What to produce: Print the lines of the data, starting with the first, up to and including the line where "Video frames at 10" appears.

(Dataset entries)
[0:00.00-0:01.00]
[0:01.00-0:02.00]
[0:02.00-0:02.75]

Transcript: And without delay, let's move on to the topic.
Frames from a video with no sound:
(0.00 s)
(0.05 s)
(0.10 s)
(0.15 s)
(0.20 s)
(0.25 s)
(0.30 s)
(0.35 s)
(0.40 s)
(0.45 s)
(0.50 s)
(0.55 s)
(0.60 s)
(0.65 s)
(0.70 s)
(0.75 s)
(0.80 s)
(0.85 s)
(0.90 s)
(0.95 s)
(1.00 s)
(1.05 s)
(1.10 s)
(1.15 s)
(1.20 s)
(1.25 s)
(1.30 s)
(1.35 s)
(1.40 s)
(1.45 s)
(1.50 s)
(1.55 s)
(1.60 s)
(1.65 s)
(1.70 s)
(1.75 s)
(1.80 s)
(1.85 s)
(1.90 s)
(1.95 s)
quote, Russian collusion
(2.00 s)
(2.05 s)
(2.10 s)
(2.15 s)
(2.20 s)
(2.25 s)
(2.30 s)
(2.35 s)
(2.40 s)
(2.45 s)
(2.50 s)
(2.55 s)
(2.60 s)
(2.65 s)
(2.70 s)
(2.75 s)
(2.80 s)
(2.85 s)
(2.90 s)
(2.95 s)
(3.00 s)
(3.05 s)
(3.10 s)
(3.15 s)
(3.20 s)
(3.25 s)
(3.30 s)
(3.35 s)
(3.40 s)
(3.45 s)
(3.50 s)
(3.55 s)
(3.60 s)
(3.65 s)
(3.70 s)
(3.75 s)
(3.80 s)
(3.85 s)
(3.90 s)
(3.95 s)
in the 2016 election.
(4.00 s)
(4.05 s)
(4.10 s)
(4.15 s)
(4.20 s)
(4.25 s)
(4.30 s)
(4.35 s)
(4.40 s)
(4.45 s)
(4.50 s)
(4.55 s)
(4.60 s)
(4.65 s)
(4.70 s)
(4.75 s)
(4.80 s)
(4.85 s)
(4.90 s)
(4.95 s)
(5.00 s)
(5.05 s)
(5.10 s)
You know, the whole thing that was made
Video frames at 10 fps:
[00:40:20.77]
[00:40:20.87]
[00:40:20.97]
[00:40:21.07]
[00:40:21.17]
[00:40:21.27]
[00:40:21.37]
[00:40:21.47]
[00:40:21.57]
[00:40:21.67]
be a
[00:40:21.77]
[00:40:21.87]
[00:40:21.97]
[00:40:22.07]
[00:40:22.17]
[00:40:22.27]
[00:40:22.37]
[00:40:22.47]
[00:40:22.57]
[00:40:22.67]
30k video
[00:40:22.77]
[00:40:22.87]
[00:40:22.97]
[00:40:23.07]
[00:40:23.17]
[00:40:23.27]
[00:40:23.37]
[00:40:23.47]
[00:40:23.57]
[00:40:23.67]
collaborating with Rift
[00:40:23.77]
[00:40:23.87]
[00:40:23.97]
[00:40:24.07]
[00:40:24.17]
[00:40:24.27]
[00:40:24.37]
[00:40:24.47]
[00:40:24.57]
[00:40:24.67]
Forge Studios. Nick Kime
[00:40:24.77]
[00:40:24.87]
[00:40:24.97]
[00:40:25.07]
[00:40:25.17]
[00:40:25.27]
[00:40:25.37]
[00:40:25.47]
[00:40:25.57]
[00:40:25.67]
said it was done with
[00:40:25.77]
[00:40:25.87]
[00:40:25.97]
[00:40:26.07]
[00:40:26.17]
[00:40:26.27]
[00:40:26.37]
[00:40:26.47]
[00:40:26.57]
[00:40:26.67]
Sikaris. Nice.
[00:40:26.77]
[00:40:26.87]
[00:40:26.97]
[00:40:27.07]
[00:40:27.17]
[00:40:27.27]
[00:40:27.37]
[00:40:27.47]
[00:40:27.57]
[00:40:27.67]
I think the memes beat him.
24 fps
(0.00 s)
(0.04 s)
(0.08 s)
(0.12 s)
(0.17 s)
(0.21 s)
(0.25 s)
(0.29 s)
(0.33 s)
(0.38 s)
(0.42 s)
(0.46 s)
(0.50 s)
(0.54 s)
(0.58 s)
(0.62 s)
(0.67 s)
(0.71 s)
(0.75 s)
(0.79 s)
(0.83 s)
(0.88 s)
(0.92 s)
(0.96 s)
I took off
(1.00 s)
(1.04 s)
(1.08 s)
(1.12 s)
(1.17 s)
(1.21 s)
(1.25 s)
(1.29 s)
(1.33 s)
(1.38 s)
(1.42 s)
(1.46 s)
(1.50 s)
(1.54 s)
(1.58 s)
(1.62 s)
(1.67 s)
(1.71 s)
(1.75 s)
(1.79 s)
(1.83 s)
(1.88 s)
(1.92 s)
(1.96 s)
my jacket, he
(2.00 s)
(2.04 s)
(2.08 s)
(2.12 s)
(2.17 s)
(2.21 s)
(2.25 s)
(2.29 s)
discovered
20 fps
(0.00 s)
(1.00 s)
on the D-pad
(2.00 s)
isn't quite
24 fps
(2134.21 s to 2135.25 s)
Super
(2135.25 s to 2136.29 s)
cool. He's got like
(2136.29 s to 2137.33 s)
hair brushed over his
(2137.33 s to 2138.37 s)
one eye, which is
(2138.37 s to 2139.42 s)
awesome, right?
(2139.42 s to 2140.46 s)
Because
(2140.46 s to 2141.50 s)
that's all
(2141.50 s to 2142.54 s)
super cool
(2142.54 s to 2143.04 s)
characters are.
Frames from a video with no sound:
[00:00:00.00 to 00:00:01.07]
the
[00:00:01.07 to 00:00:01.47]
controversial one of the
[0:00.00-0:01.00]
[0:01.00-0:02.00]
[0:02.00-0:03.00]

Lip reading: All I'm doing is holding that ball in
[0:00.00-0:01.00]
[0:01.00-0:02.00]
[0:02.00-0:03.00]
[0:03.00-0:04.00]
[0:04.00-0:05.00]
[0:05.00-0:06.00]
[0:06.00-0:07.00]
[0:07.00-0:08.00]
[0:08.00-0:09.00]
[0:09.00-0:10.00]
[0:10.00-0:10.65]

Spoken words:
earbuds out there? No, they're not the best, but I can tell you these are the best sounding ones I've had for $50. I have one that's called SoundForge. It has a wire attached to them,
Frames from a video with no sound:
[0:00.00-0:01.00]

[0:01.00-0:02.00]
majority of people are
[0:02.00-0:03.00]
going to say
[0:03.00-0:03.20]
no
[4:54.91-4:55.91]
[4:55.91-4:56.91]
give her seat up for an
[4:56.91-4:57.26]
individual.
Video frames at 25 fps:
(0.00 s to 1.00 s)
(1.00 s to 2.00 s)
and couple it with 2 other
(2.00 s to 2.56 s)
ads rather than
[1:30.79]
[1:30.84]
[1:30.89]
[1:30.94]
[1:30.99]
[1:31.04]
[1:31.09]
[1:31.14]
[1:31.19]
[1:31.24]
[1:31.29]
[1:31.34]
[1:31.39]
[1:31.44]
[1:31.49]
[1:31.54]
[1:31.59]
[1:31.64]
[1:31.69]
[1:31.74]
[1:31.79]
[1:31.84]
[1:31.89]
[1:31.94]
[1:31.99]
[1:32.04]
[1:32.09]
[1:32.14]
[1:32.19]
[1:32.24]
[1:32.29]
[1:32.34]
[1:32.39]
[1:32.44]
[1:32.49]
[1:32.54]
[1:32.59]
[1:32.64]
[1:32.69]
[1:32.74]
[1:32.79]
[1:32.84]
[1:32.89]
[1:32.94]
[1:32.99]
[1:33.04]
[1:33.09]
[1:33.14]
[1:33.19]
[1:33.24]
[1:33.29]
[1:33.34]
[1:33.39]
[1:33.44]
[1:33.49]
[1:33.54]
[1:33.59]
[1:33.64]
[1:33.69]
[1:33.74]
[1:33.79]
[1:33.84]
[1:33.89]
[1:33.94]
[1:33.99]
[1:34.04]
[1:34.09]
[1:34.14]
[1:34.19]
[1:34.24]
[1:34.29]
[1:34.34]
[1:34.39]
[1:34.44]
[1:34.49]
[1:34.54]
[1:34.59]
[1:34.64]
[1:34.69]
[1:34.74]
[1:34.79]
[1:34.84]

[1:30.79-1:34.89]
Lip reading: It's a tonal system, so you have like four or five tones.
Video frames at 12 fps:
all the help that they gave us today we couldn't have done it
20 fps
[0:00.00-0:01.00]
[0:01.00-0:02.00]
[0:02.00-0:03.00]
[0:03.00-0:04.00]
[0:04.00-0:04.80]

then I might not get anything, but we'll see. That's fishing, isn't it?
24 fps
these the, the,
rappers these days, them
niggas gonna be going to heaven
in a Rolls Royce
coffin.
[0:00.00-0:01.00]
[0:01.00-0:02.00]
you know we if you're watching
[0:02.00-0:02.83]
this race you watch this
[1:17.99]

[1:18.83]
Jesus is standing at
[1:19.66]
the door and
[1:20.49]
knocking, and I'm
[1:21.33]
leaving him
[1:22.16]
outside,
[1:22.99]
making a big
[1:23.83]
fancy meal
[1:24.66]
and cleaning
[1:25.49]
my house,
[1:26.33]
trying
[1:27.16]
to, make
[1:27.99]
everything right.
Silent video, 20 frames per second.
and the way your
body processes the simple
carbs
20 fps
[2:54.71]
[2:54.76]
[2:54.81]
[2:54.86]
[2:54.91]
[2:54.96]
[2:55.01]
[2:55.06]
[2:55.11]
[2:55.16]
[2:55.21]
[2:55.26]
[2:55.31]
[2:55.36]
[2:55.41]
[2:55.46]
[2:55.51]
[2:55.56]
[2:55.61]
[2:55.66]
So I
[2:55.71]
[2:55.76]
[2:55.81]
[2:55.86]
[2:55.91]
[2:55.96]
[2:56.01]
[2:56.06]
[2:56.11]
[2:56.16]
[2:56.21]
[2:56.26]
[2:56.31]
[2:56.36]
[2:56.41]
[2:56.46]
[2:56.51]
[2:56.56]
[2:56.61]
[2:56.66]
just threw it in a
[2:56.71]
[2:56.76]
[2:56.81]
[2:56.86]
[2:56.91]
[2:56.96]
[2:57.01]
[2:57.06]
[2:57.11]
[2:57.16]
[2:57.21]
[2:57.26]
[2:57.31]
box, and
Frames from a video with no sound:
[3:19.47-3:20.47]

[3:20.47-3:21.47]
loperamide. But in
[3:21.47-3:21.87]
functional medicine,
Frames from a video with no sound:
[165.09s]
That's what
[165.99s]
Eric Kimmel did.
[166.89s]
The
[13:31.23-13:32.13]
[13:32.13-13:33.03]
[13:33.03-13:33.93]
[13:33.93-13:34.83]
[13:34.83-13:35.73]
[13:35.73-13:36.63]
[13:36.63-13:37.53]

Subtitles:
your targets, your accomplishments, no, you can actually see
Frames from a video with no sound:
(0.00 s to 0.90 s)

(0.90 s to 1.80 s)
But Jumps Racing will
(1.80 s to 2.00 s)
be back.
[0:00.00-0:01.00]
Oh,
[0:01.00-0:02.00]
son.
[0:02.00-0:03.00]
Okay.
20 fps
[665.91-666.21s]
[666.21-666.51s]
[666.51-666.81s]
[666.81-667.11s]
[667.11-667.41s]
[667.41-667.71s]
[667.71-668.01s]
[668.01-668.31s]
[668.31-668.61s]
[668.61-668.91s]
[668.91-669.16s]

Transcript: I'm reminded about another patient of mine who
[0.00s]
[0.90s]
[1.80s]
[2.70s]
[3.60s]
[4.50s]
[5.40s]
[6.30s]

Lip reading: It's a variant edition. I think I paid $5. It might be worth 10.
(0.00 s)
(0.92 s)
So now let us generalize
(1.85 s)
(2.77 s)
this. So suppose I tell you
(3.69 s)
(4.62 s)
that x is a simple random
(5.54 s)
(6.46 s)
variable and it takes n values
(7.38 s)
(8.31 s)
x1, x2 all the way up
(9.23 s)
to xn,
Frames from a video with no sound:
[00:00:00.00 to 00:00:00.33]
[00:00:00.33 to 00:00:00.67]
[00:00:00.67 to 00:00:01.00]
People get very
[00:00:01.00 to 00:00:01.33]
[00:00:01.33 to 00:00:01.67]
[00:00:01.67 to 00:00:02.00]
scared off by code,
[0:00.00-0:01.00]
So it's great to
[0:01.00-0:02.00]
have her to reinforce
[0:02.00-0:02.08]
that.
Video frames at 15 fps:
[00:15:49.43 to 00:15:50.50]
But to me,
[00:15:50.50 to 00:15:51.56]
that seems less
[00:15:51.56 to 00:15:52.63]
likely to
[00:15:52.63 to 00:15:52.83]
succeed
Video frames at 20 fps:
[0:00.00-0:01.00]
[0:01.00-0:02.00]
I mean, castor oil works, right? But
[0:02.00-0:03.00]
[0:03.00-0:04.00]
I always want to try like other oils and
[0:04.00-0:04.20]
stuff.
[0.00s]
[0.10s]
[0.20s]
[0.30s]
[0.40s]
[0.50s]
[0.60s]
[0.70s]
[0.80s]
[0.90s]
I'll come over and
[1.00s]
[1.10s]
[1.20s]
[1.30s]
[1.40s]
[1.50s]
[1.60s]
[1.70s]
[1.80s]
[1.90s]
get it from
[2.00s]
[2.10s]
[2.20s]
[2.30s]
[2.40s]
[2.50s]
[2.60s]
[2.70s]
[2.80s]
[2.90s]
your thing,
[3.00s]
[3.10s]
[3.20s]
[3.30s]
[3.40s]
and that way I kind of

Task output:
[0:00.00-0:01.00]
[0:01.00-0:02.00]
[0:02.00-0:02.75]

Transcript: And without delay, let's move on to the topic.
Frames from a video with no sound:
(0.00 s)
(0.05 s)
(0.10 s)
(0.15 s)
(0.20 s)
(0.25 s)
(0.30 s)
(0.35 s)
(0.40 s)
(0.45 s)
(0.50 s)
(0.55 s)
(0.60 s)
(0.65 s)
(0.70 s)
(0.75 s)
(0.80 s)
(0.85 s)
(0.90 s)
(0.95 s)
(1.00 s)
(1.05 s)
(1.10 s)
(1.15 s)
(1.20 s)
(1.25 s)
(1.30 s)
(1.35 s)
(1.40 s)
(1.45 s)
(1.50 s)
(1.55 s)
(1.60 s)
(1.65 s)
(1.70 s)
(1.75 s)
(1.80 s)
(1.85 s)
(1.90 s)
(1.95 s)
quote, Russian collusion
(2.00 s)
(2.05 s)
(2.10 s)
(2.15 s)
(2.20 s)
(2.25 s)
(2.30 s)
(2.35 s)
(2.40 s)
(2.45 s)
(2.50 s)
(2.55 s)
(2.60 s)
(2.65 s)
(2.70 s)
(2.75 s)
(2.80 s)
(2.85 s)
(2.90 s)
(2.95 s)
(3.00 s)
(3.05 s)
(3.10 s)
(3.15 s)
(3.20 s)
(3.25 s)
(3.30 s)
(3.35 s)
(3.40 s)
(3.45 s)
(3.50 s)
(3.55 s)
(3.60 s)
(3.65 s)
(3.70 s)
(3.75 s)
(3.80 s)
(3.85 s)
(3.90 s)
(3.95 s)
in the 2016 election.
(4.00 s)
(4.05 s)
(4.10 s)
(4.15 s)
(4.20 s)
(4.25 s)
(4.30 s)
(4.35 s)
(4.40 s)
(4.45 s)
(4.50 s)
(4.55 s)
(4.60 s)
(4.65 s)
(4.70 s)
(4.75 s)
(4.80 s)
(4.85 s)
(4.90 s)
(4.95 s)
(5.00 s)
(5.05 s)
(5.10 s)
You know, the whole thing that was made
Video frames at 10 fps:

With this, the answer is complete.